Ce mercredi 17 juin, le président de la métropole Aix-Marseille, Nicolas Isnard, s'est adressé aux médias à Salon-de-Provence pour répondre aux récentes annonces du préfet des Bouches-du-Rhône concernant un déficit de 144 millions d'euros. Malgré les 91 millions d'euros d'économies prévues cette année, Isnard insiste sur la fragilité de la situation pour les communes de la métropole.
L'argent des communes ne peut pas tout résoudre
Isnard a d'abord confirmé que les impôts n'augmenteront pas, signifiant ainsi que la charge financière reposera sur les 92 communes de la métropole. En parallèle, plusieurs dépenses de fonctionnement et de représentation des élus seront réduites. Les dotations aux communes diminueront également, rendant la situation encore plus précaire. "La majorité des communes devrait pouvoir faire face, mais puiser chaque année dans leur budget pour équilibrer la métropole n'est pas une solution pérenne. Il faut des recettes nouvelles", a-t-il déclaré.

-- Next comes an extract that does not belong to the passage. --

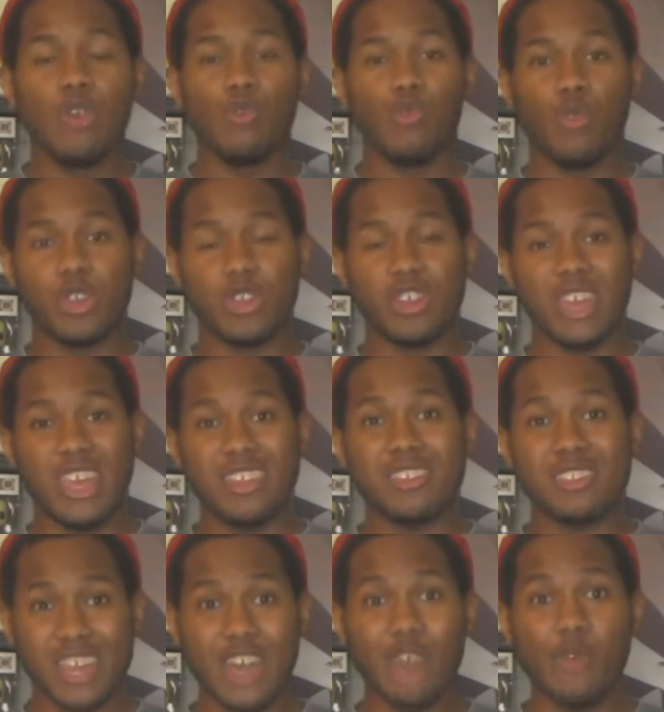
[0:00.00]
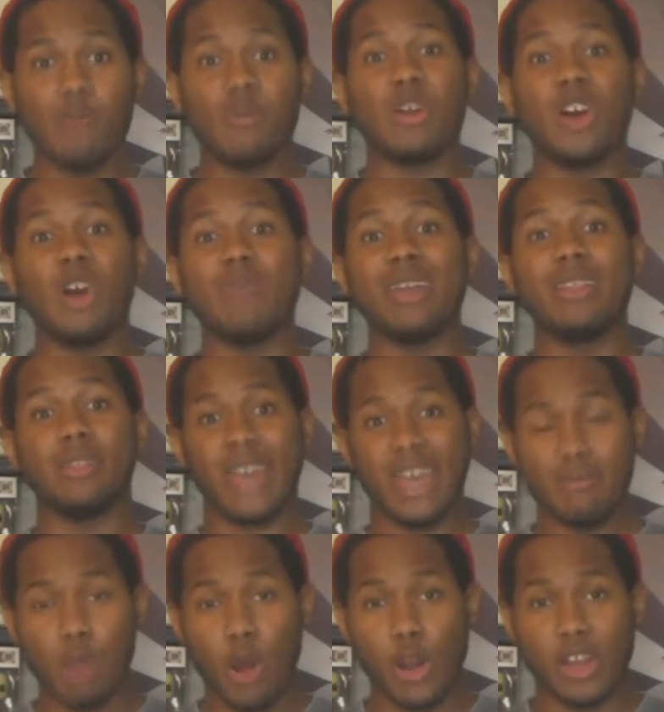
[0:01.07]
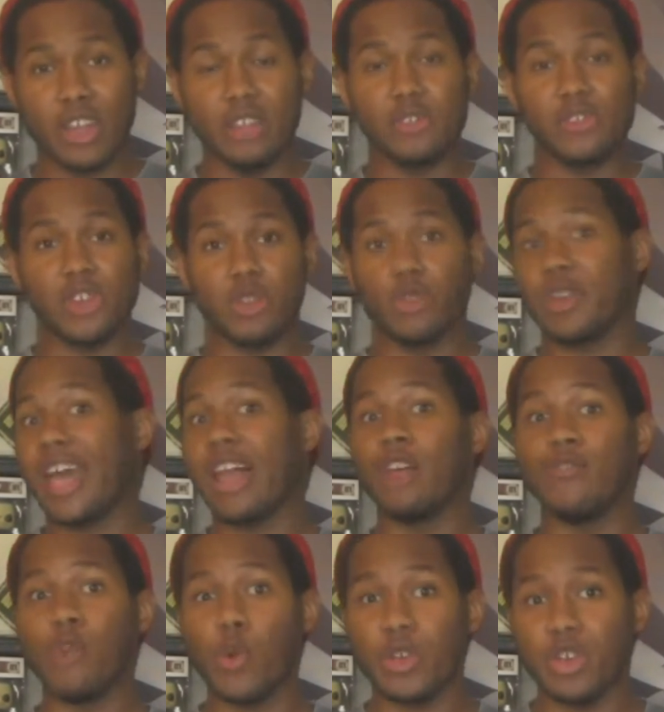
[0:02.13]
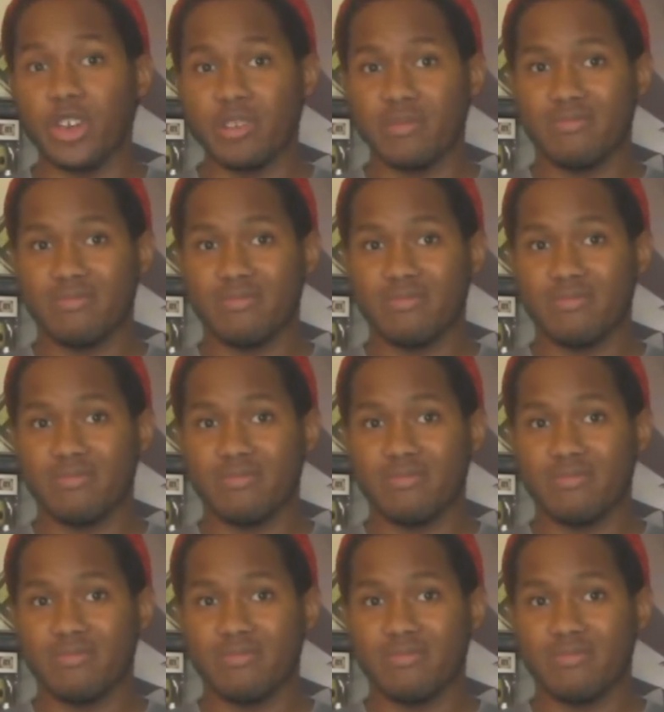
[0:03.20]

which itself would become a landmark in Southern California.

Inciter les entreprises à financer des projets ?
Pour diversifier ses sources de financement, Nicolas Isnard se tourne vers le mécanisme du versement mobilité des entreprises. "Les entreprises doivent être encouragées à participer financièrement aux projets de transport qui les concernent", a-t-il expliqué. Par exemple, le prolongement des horaires du métro de Marseille pourrait engendrer des bénéfices pour les acteurs économiques locaux.
Isnard estime que ce système pourrait inciter davantage d'entreprises à soutenir les initiatives de transport de la métropole, tout en soulignant que "les contribuables et les entrepreneurs souhaitent savoir où leur argent est investi".
Cependant, une zone d'incertitude demeure : comment régler les 53 millions d'euros "indûment perçus" par les communes, selon le préfet ? Isnard a reconnu avoir du mal à répondre à cette question, évoquant simplement "une meilleure ventilation" des fonds de la métropole.